Tesla reicht in Italien ein

Die Einreichung ist der konkrete Schritt, der Italien von einem „Noch nicht” in einen aktiven Antrag verwandelt. Berichten zufolge wurden die Unterlagen erst vor wenigen Tagen hinterlegt und liegen nun den Regulierungsbehörden zur Prüfung vor. Für eine Entscheidung gibt es keinen festen Zeitplan, doch die Bestätigung, dass die Unterlagen eingegangen sind und analysiert werden, markiert eine echte Bewegung und nicht die informelle Signalisierung, die Anfang dieses Jahres zu beobachten war.

Rückgriff auf die niederländische Genehmigung

Anstatt Italien zu bitten, das System von Grund auf neu zu testen, ersucht Tesla die italienischen Regulierungsbehörden, die bereits im April von den Niederlanden erteilte FSD-(Supervised-)Typgenehmigung anzuerkennen. Die niederländische RDW war die erste Behörde im Staatenbund, die die Software freigab, und Tesla nutzt diese Genehmigung als Vorlage für nationale Anerkennungen andernorts.

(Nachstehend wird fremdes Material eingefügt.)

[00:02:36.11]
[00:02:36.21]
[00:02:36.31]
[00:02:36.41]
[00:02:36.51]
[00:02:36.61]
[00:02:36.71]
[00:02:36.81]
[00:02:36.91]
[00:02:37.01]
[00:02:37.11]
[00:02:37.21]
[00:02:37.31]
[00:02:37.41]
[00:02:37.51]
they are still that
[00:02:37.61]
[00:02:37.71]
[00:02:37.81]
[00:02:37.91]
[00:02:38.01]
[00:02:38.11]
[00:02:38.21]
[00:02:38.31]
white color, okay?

Wo Italien ins europäische Bild passt

Europas FSD-Landkarte hat sich rasch gefüllt. Belgien und Dänemark gehören zu den jüngsten Ländern, die die Software für öffentliche Straßen freigegeben haben, nach früheren grünen Ampeln in Estland und Litauen. Jede nationale Genehmigung erweitert den Kreis europäischer Besitzer, die das überwachte System schließlich auf ihren täglichen Fahrten nutzen können. Italien wäre einer der größeren Preise auf dieser Karte: Es gehört zu den größten Automobilmärkten des Staatenbundes, und eine Freigabe dort würde Tesla eine bedeutende Basis infrage kommender Fahrzeuge in Südeuropa verschaffen, statt der kleineren nördlichen Märkte, die sich zuerst bewegten.

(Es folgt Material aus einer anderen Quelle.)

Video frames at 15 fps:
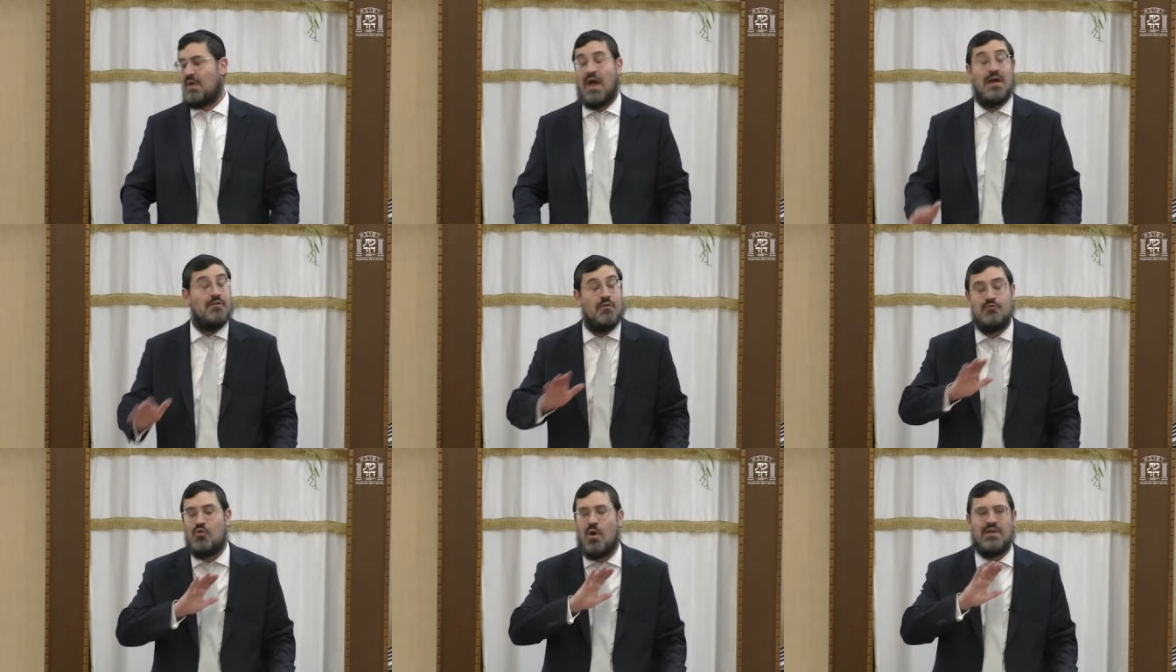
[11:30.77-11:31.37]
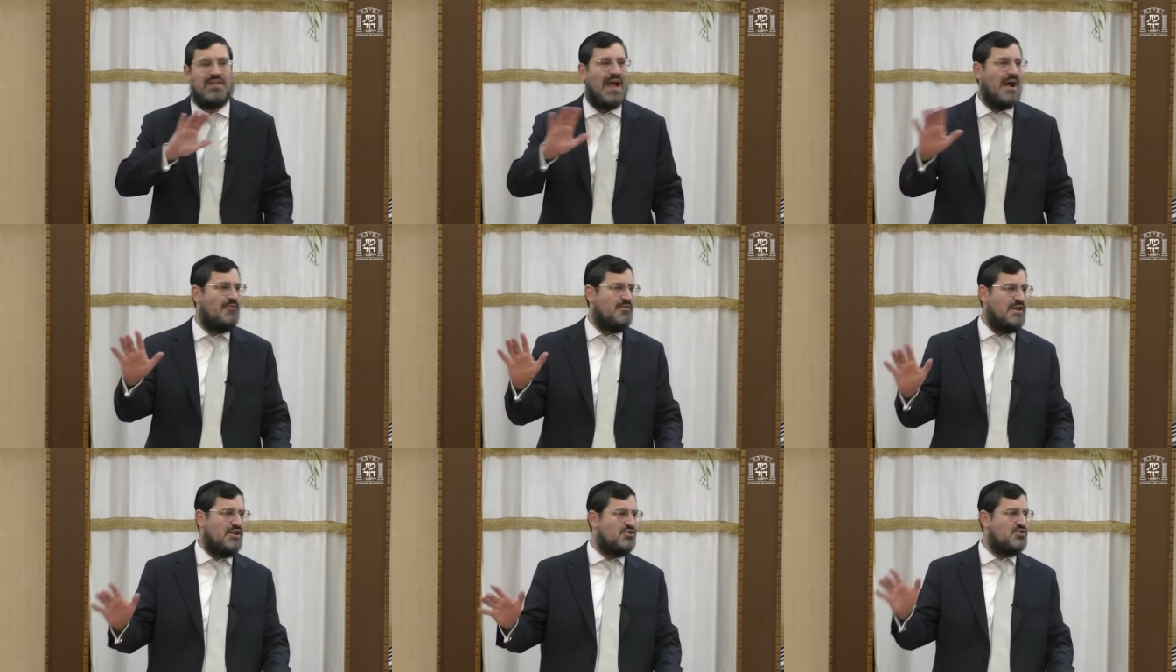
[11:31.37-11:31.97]
I have no idea how
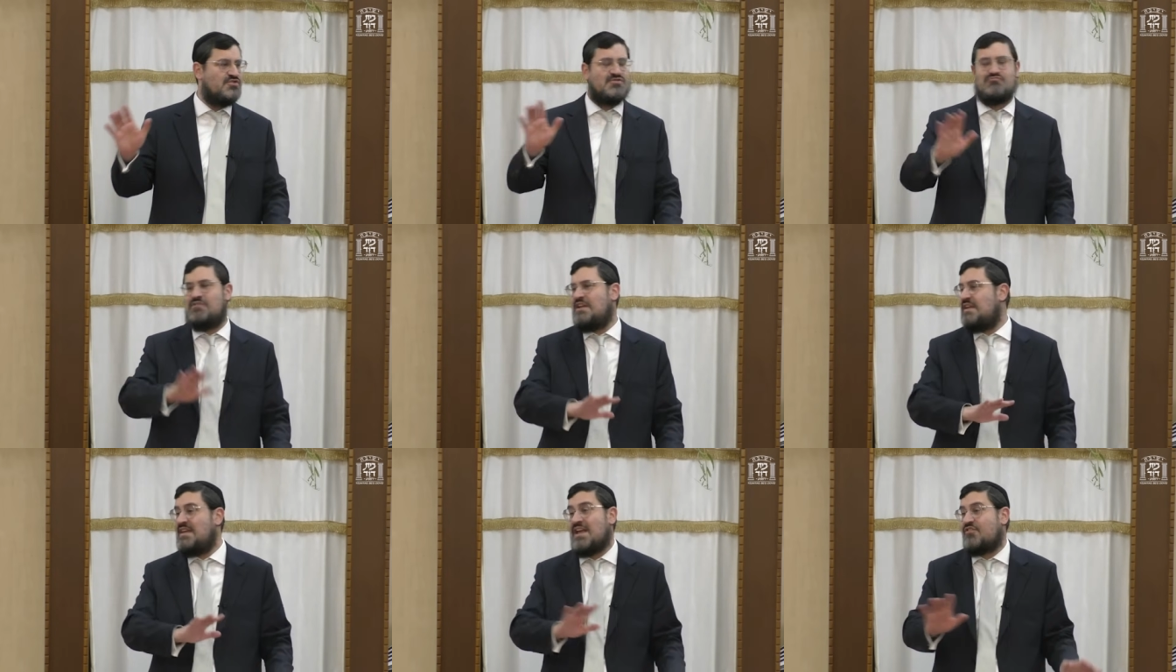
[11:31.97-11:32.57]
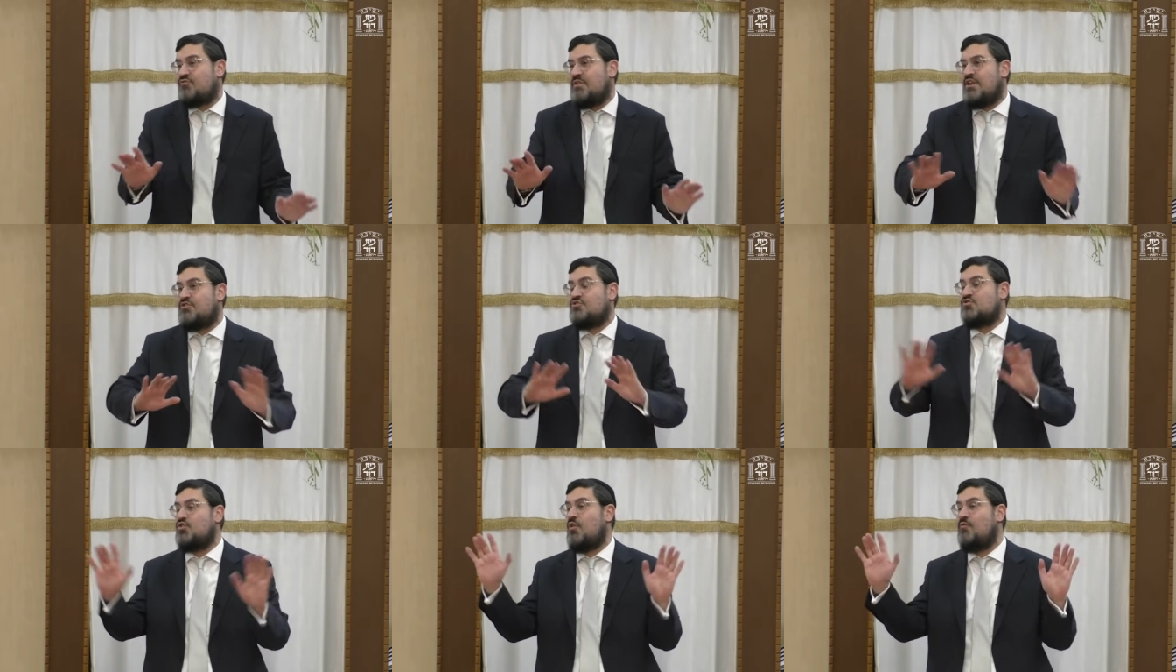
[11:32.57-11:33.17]
religious, yes,
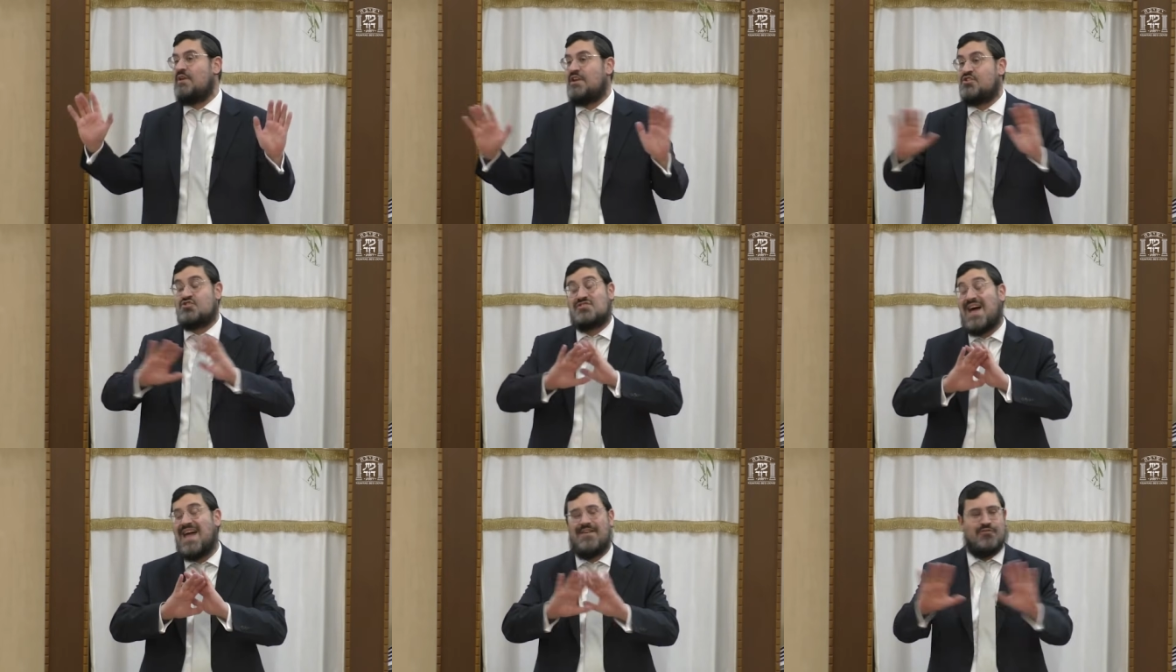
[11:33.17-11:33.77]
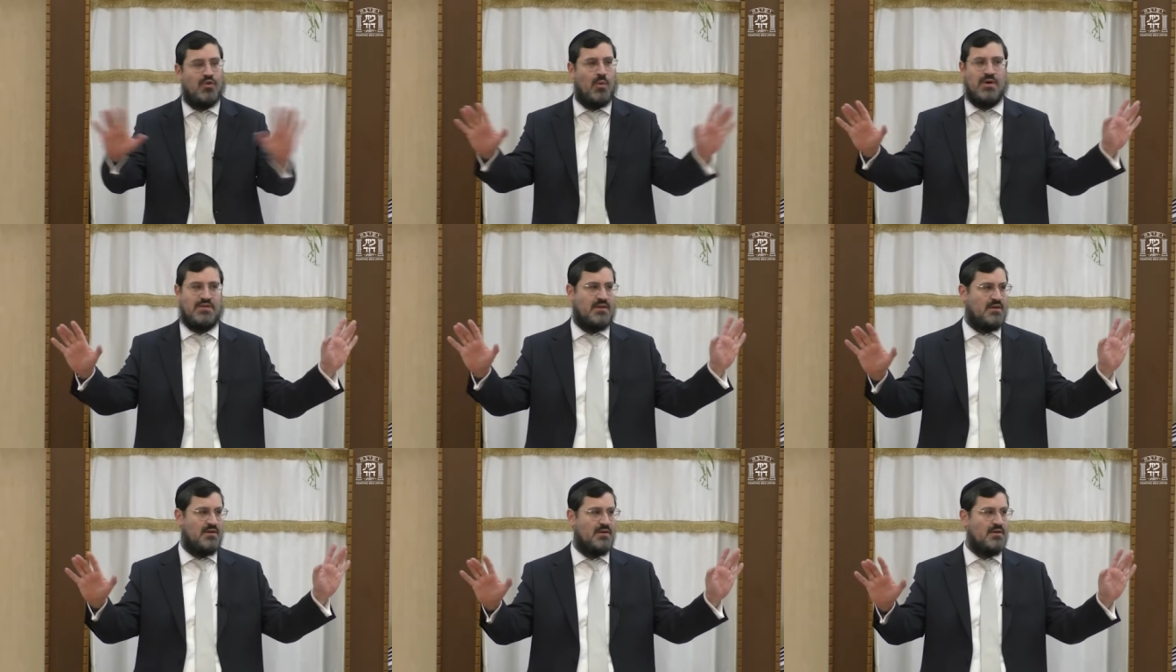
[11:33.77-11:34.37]
religious, not religious, I have no
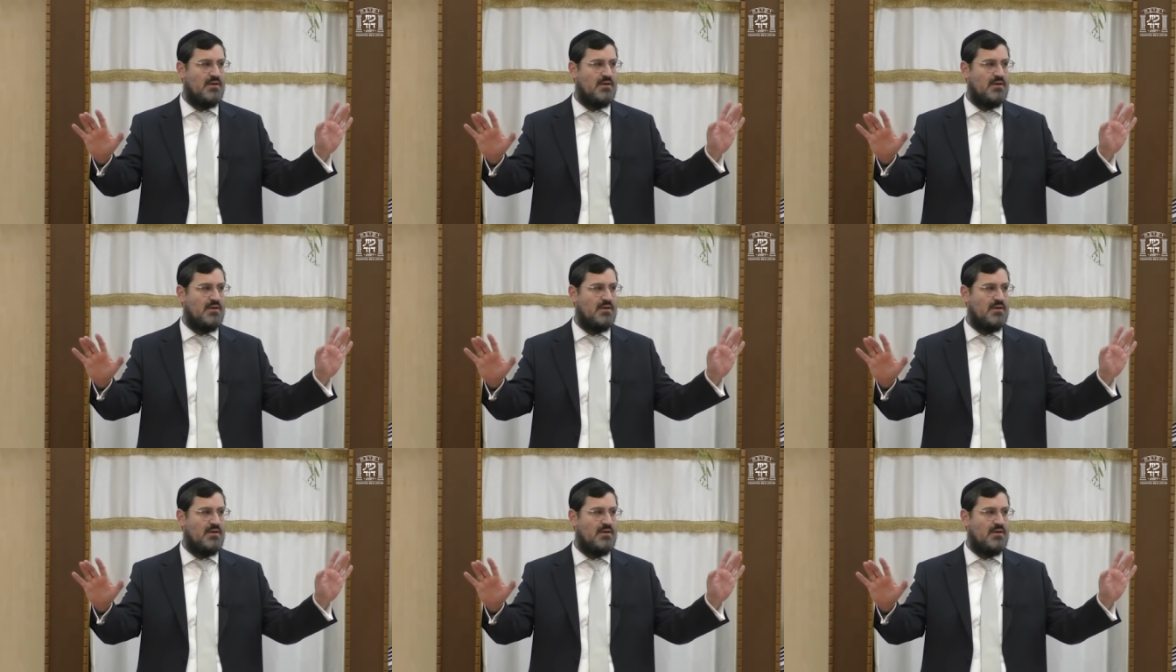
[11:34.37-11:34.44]
idea.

Die Verfechter eines koordinierten EU-Ansatzes

Italiens Schritt ist bemerkenswert, weil das Land zu den größeren Märkten zählt — neben Deutschland, Frankreich, Spanien und Tschechien —, die eine Präferenz dafür signalisiert hatten, auf ein koordiniertes Verfahren auf EU-Ebene zu warten, anstatt nationale Freigaben zu erteilen, die Brüssel später revidieren könnte. Tschechien etwa lehnte die Anerkennung der niederländischen Genehmigung ab und hält an einem gemeinsamen europäischen Rahmen fest. Ein italienischer Antrag in aktiver Prüfung deutet darauf hin, dass zumindest einige dieser Regierungen bereit sind, parallel voranzuschreiten.

Was es für italienische Besitzer bedeutet

Vorerst ändert sich auf der Straße nichts: Ein Antrag ist keine Zulassung, und italienische Besitzer können FSD (Supervised) weiterhin nicht aktivieren, bis die Regulierungsbehörden zustimmen. Doch ein eingereichter, aktiv geprüfter Antrag ist der notwendige erste Schritt und bringt Italien auf einen klareren Weg als die Länder, die noch auf die EU-Abstimmung warten.